Department of Surgery, Division of Hepatobiliary Surgery and Liver Transplantation, Vanderbilt University Medical Center, 1313 21st Avenue South, Nashville, TN, 37232-4753, USA.
Surgery Working Group, Society of Junior Doctors, Athens, Greece.
Eur J Health Econ. 2021 Jun;22(4):585-604. doi: 10.1007/s10198-021-01277-1. Epub 2021 Mar 19.
Following the publication of reports from landmark international consensuses (Louisville 2008 and Morioka 2014), minimally invasive hepatectomy became widely accepted as a legitimate alternative to open surgery. We aimed to compare the operative, hospitalization, and total economic costs of open (OLR) vs. laparoscopic (LLR) vs. robotic liver resection (RLR).
We performed a systematic literature review (end-of-search date: July 3, 2020) according to the PRISMA statement. Random-effects meta-analyses were conducted. Quality assessment was performed with the Cochrane Risk of Bias tool for randomized controlled trials, and the Newcastle-Ottawa Scale for non-randomized studies.
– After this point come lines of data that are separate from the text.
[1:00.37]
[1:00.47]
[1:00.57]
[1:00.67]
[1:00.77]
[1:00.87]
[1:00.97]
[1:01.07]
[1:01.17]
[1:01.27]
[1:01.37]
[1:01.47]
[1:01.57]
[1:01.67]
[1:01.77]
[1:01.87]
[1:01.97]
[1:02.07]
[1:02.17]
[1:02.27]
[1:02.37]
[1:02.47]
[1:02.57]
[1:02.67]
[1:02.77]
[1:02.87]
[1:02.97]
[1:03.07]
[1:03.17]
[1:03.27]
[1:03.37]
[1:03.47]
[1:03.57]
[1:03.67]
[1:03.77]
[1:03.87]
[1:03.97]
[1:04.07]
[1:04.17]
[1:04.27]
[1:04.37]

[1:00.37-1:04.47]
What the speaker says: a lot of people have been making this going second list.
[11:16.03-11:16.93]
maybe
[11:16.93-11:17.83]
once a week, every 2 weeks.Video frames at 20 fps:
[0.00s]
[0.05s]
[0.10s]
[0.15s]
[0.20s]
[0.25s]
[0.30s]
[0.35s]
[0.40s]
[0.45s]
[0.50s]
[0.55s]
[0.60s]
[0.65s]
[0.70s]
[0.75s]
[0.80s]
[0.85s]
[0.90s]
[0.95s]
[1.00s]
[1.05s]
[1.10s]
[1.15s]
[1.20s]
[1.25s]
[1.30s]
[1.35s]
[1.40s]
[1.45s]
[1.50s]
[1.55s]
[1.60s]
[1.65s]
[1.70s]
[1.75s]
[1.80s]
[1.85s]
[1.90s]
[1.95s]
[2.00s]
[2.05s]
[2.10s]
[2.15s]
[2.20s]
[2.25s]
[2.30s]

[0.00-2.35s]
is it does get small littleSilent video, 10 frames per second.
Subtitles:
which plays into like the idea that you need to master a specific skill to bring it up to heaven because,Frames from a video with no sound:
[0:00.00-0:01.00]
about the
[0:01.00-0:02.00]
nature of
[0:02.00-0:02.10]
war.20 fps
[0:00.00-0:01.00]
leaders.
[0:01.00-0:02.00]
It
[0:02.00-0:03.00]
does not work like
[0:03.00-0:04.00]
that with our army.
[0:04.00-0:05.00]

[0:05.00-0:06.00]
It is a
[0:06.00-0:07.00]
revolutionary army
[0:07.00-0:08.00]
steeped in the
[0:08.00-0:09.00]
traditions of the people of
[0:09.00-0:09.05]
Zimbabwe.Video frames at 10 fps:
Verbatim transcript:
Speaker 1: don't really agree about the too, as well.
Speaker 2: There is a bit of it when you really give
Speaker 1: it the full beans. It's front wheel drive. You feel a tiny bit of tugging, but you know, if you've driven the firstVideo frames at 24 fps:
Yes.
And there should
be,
Thirty-eight studies reporting on 3847 patients (1783 OLR; 1674 LLR; 390 RLR) were included. The operative costs of LLR were significantly higher than those of OLR, while subgroup analysis also showed higher operative costs in the LLR group for major hepatectomy, but no statistically significant difference for minor hepatectomy. Hospitalization costs were significantly lower in the LLR group, with subgroup analyses indicating lower costs for LLR in both major and minor hepatectomy series. No statistically significant difference was observed regarding total costs between LLR and OLR both overall and on subgroup analyses in either major or minor hepatectomy series. Meta-analyses showed higher operative, hospitalization, and total costs for RLR vs. LLR, but no statistically significant difference regarding total costs for RLR vs. OLR.
LLR's higher operative costs are offset by lower hospitalization costs compared to OLR leading to no statistically significant difference in total costs, while RLR appears to be a more expensive alternative approach.
在发表了具有里程碑意义的国际共识报告(2008 年路易斯维尔和 2014 年盛冈)之后,微创肝切除术已被广泛认为是开放性手术的合法替代方法。我们旨在比较开腹肝切除术(OLR)、腹腔镜肝切除术(LLR)和机器人肝切除术(RLR)的手术、住院和总经济成本。
我们根据 PRISMA 声明进行了系统的文献回顾(搜索结束日期:2020 年 7 月 3 日)。进行了随机效应荟萃分析。使用 Cochrane 随机对照试验偏倚风险工具和纽卡斯尔-渥太华量表对非随机研究进行质量评估。
纳入了 38 项研究,共报道了 3847 例患者(1783 例 OLR;1674 例 LLR;390 例 RLR)。LLR 的手术费用明显高于 OLR,而亚组分析还显示,在主要肝切除术中,LLR 组的手术费用更高,但在次要肝切除术中没有统计学上的显著差异。LLR 组的住院费用明显较低,亚组分析表明,在主要和次要肝切除系列中,LLR 的成本均较低。在主要或次要肝切除系列中,无论是整体还是亚组分析,LLR 和 OLR 之间的总费用均无统计学差异。荟萃分析显示,与 LLR 相比,RLR 的手术、住院和总费用更高,但与 OLR 相比,总费用无统计学差异。
与 OLR 相比,LLR 较高的手术费用被较低的住院费用所抵消,导致总费用无统计学差异,而 RLR 似乎是一种更昂贵的替代方法。